Monday, June 30, 2014

An Experienced Girl: Keep Moving

As you know, I'm in the process of completely quitting everything that I've been doing for the past few years and moving to New York City to follow my dreams.

This is one of those things, where, if I had any sense of how difficult it was actually going to be when I decided to do it, I probably wouldn't have done it. Which is why I'm, deep down, glad I had no idea what I was getting myself into!

It will not surprise you to hear that this is hard. It's not really surprising to me either. What has been unexpected have been the ways in which it has been hard. 

The move to NYC is just the (hopefully close to) final stage of what I understand to be a quarter-life crisis. A few months ago, a few stages ago, I wrote about the difficult nature of uncertainty and about the flip side of that which I had newly discovered and about which I'll just go ahead and quote myself: Now that I am forced to be here by circumstances beyond my control, I understand the beauty and excitement of the present in all its terrible glory.

And that's it. For a long time I've known about myself that I tend to dwell either on the past (depression) or on the future (anxiety) and that I spend most of my time swinging wildly between these extremes (it's called 'cyclothymia'). It's only because I'm so profoundly worn down by the insane stress of a move like this that I'm able to be that upfront about it on a public and permanent forum like this one. But it's also because I'm so profoundly worn down by the insane stress of a move like this that I'm able to say, what of it?

*

The interesting thing about slowly disconnecting all the cords of my life has been that I've really had to realize what I am not. Clearly I'm not my radio show, because that's over. I'm not my job, because that's over. I'm not my blog, because that's going to be over too. I'm not my apartment, because I'm leaving. You see what I'm saying.


The song: Aretha Franklin, "Who's Zoomin Who"; 1985

It's another one from Aretha Franklin's 1985 album Who's Zoomin Who?, which she has said she made because she wanted to do something that sounded young.

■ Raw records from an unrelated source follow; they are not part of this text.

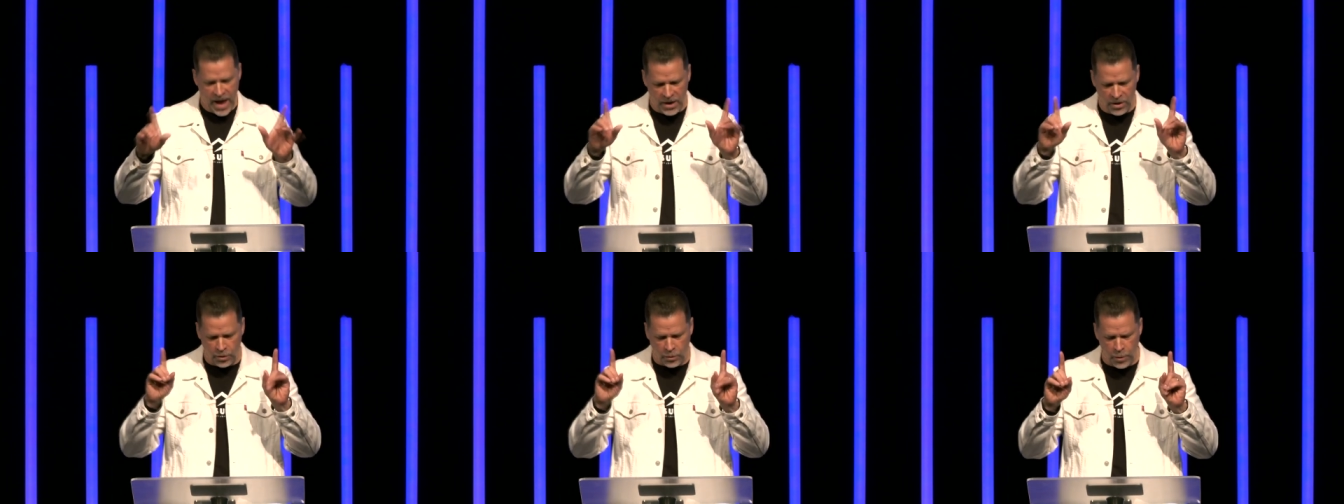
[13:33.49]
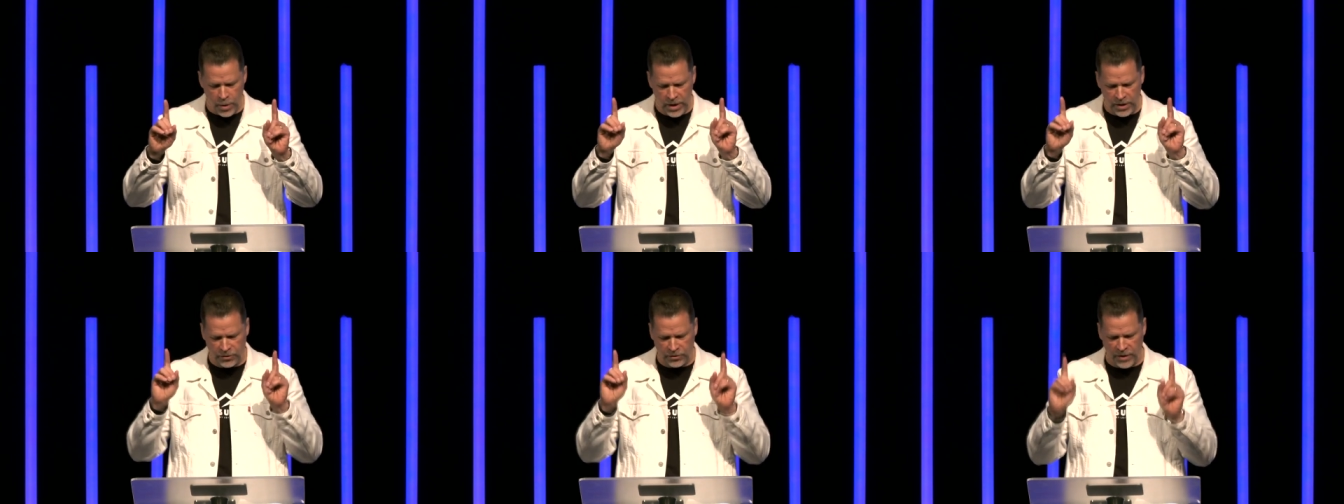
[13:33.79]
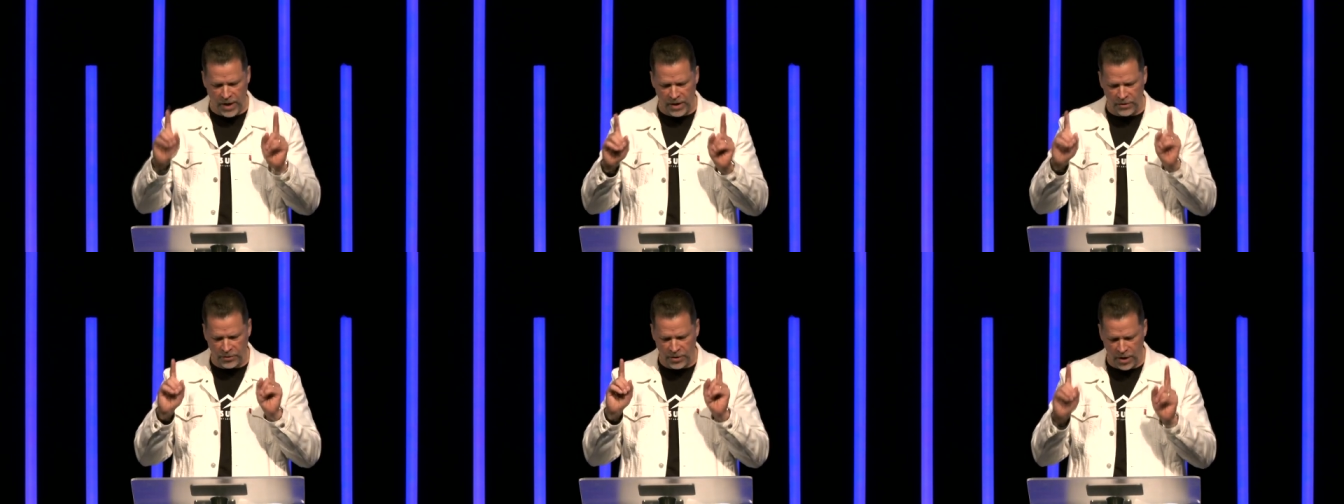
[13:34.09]
And look what he
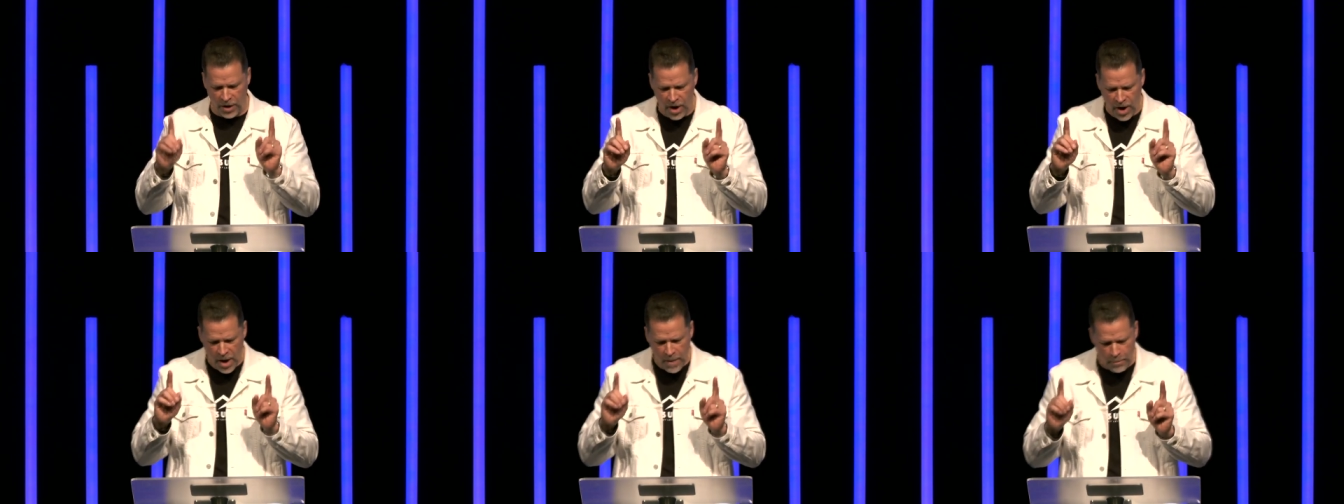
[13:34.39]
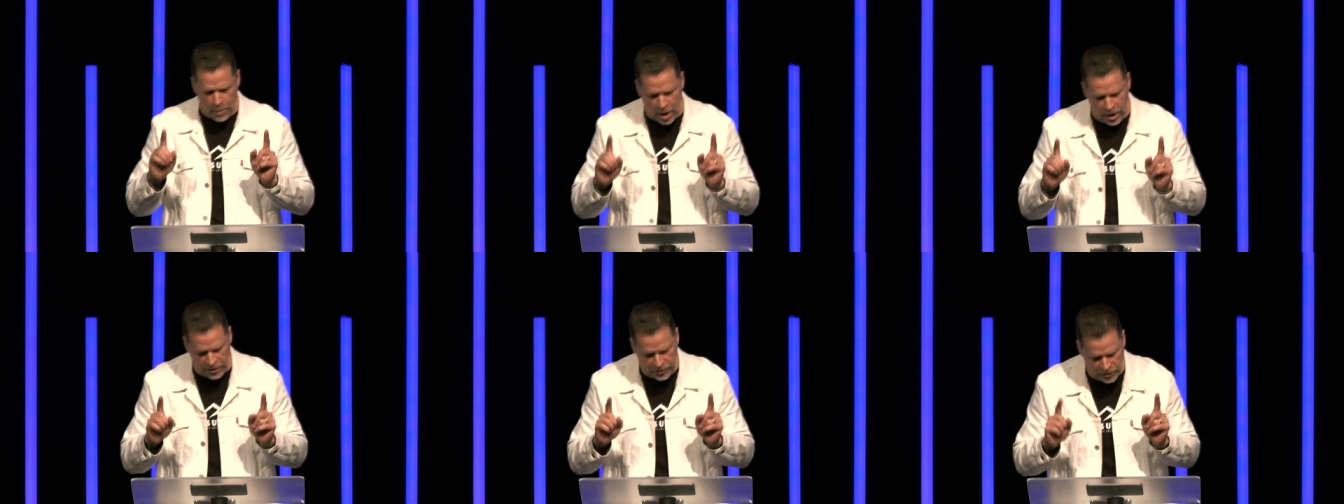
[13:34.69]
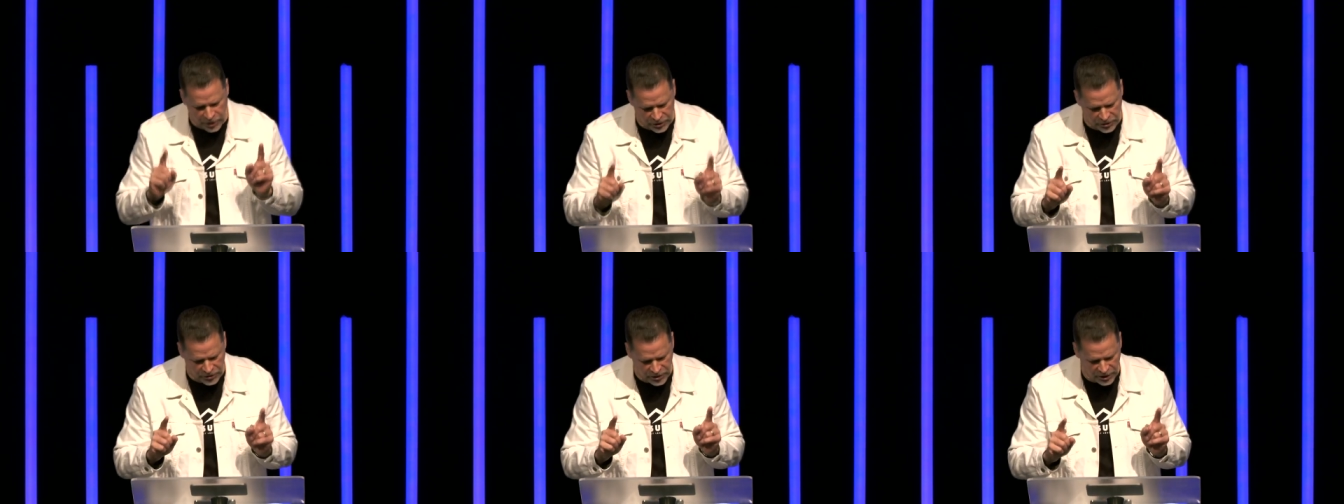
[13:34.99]
says here Mark
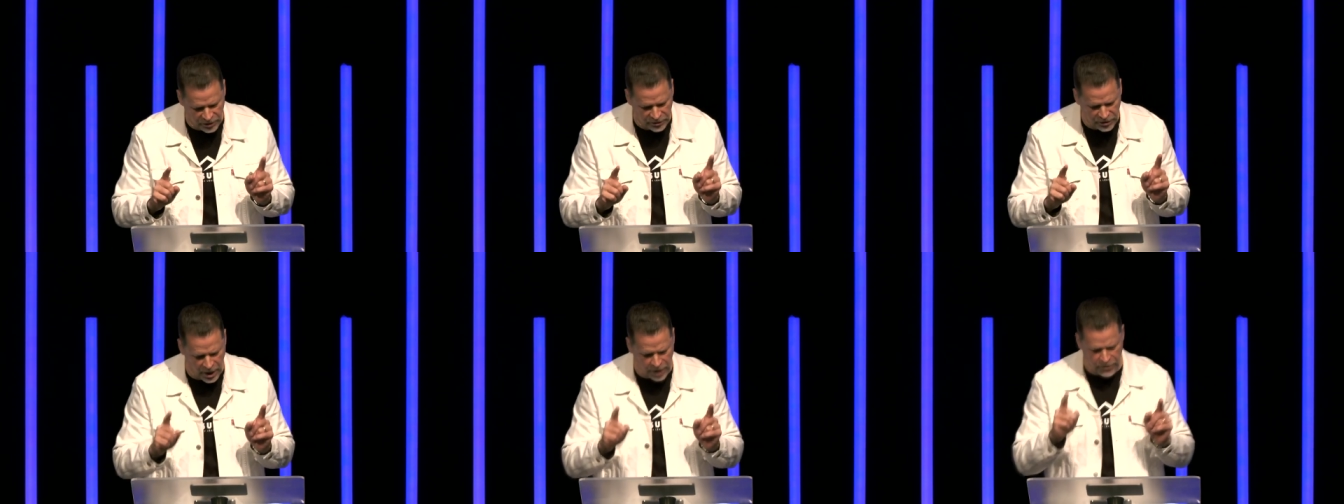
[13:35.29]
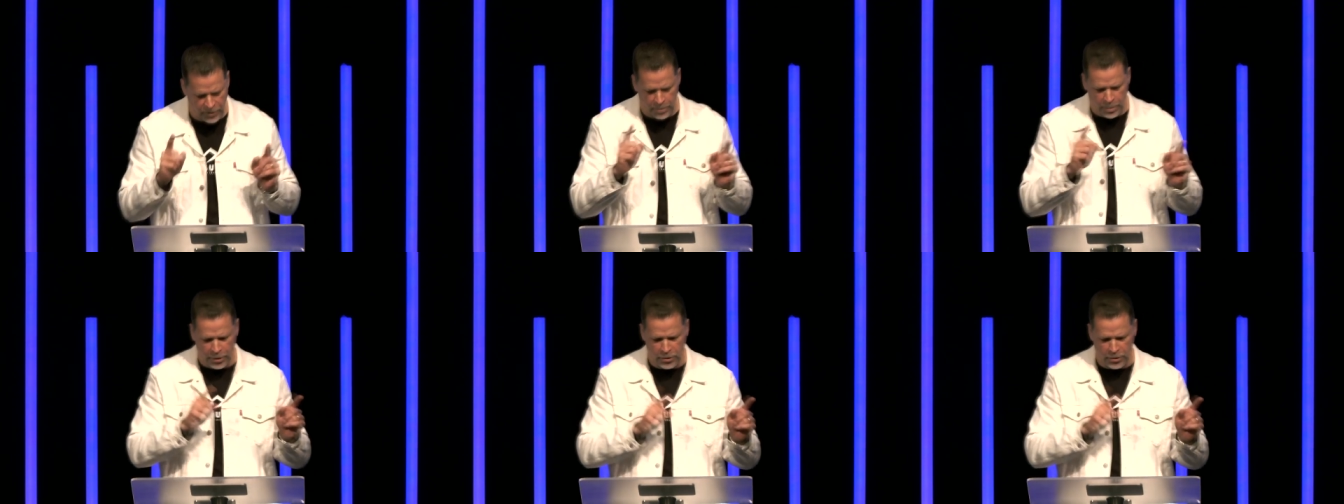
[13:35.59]
16, 7.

It does indeed sound young to me, even with the glaze of time, but also wonderfully world-weary in a way that Aretha Franklin sells so well. It also has that great classically-80s cheese in its sound and that's something I'm into right now. I enjoy walking down the street listening to this song and planning how I will zoom New York City, and these plans mostly involve actually zooming (roller disco, which is definitely coming back if I have anything to say about it).

I've said a few times on this blog so far that I've come to believe that maturity is constituted from a mix of toughness and vulnerability. Or more precisely, that's how my maturity will be constituted. I find myself often in the middle of these things: toughness and vulnerability, past and future, anxiety and ability, etc and etc. (Peppermint vs. Spearmint, Wheat Thins vs. Triscuits, Dog People vs. Cat People) There is a bi-polarity in my nature that leads me to create these theories and to see the world in these terms.

That being the case, here's the other side.


The song: Whitney Houston, "How Will I Know"; 1985

These songs are similar, released in the same year and produced by the same person, the legendary Narada Michael Walden (who is responsible for many of my favorite gloriously cheesy songs of the 1980s and 90s). But where Aretha's "Who's Zoomin Who" is confident, Whitney brings her trademark poignancy to "How Will I Know". How will she know? Well, most would say "she just will".

In my experience, it's not that simple. Self-knowledge is a harder thing to master than most people give it credit for. Give themselves credit for, I should say. I do think it often takes a major life event to move it along.

In that way, I could consider myself lucky. It's an opportunity. Although I'm losing my sense of who I am, as defined by external things, I know that I'm gaining something ultimately more important. Which is, the strength to be right in the middle of things and to know nothing more than that I exist here.